- **Directions**:
Once you find the line with "[00:04:03.83]" in the data that follows, repeat it and every line after it exactly, through the line with "[00:04:11.24]".

##### Provided data #####

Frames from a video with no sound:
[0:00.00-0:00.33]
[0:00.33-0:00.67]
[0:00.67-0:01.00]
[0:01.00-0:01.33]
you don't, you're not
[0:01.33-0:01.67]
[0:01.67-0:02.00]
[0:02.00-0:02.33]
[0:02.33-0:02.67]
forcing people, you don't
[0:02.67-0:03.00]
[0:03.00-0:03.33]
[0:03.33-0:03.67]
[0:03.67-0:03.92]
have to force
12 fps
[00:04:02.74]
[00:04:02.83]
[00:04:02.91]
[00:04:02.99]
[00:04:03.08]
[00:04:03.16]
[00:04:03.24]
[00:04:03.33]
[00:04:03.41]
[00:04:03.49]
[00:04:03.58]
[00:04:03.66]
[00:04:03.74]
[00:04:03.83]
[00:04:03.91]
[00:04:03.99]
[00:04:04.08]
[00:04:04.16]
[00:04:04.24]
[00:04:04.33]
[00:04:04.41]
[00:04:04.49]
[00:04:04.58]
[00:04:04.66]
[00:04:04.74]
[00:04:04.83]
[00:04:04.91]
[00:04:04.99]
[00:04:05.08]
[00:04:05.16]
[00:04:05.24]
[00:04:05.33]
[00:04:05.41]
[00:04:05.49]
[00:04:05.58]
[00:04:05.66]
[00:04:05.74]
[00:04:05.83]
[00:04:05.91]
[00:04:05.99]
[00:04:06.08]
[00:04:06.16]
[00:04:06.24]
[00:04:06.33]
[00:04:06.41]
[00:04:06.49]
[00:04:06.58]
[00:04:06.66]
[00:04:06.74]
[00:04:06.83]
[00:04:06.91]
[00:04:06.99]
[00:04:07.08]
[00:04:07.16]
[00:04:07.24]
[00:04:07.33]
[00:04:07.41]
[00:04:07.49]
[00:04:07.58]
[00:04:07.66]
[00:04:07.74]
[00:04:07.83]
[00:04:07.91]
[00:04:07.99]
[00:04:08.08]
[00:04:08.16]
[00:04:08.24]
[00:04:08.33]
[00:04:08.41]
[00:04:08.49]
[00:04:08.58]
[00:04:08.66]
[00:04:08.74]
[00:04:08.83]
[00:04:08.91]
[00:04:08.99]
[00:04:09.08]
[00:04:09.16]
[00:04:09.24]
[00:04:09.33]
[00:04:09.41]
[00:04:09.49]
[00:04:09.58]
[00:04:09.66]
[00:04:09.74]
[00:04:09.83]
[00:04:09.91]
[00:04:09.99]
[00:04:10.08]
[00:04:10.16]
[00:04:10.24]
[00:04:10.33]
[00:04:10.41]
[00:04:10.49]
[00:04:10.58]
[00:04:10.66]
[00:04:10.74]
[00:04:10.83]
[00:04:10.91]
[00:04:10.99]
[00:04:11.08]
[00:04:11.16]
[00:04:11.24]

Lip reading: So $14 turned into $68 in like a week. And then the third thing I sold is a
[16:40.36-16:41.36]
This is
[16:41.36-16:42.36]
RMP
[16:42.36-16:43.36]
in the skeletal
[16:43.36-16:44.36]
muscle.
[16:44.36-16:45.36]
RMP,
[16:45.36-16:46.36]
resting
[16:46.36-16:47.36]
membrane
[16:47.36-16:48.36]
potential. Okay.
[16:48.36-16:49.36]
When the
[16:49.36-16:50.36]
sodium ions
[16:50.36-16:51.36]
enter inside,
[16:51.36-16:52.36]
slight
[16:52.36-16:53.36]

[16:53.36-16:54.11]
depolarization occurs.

#####

- **Completed task**:
[00:04:03.83]
[00:04:03.91]
[00:04:03.99]
[00:04:04.08]
[00:04:04.16]
[00:04:04.24]
[00:04:04.33]
[00:04:04.41]
[00:04:04.49]
[00:04:04.58]
[00:04:04.66]
[00:04:04.74]
[00:04:04.83]
[00:04:04.91]
[00:04:04.99]
[00:04:05.08]
[00:04:05.16]
[00:04:05.24]
[00:04:05.33]
[00:04:05.41]
[00:04:05.49]
[00:04:05.58]
[00:04:05.66]
[00:04:05.74]
[00:04:05.83]
[00:04:05.91]
[00:04:05.99]
[00:04:06.08]
[00:04:06.16]
[00:04:06.24]
[00:04:06.33]
[00:04:06.41]
[00:04:06.49]
[00:04:06.58]
[00:04:06.66]
[00:04:06.74]
[00:04:06.83]
[00:04:06.91]
[00:04:06.99]
[00:04:07.08]
[00:04:07.16]
[00:04:07.24]
[00:04:07.33]
[00:04:07.41]
[00:04:07.49]
[00:04:07.58]
[00:04:07.66]
[00:04:07.74]
[00:04:07.83]
[00:04:07.91]
[00:04:07.99]
[00:04:08.08]
[00:04:08.16]
[00:04:08.24]
[00:04:08.33]
[00:04:08.41]
[00:04:08.49]
[00:04:08.58]
[00:04:08.66]
[00:04:08.74]
[00:04:08.83]
[00:04:08.91]
[00:04:08.99]
[00:04:09.08]
[00:04:09.16]
[00:04:09.24]
[00:04:09.33]
[00:04:09.41]
[00:04:09.49]
[00:04:09.58]
[00:04:09.66]
[00:04:09.74]
[00:04:09.83]
[00:04:09.91]
[00:04:09.99]
[00:04:10.08]
[00:04:10.16]
[00:04:10.24]
[00:04:10.33]
[00:04:10.41]
[00:04:10.49]
[00:04:10.58]
[00:04:10.66]
[00:04:10.74]
[00:04:10.83]
[00:04:10.91]
[00:04:10.99]
[00:04:11.08]
[00:04:11.16]
[00:04:11.24]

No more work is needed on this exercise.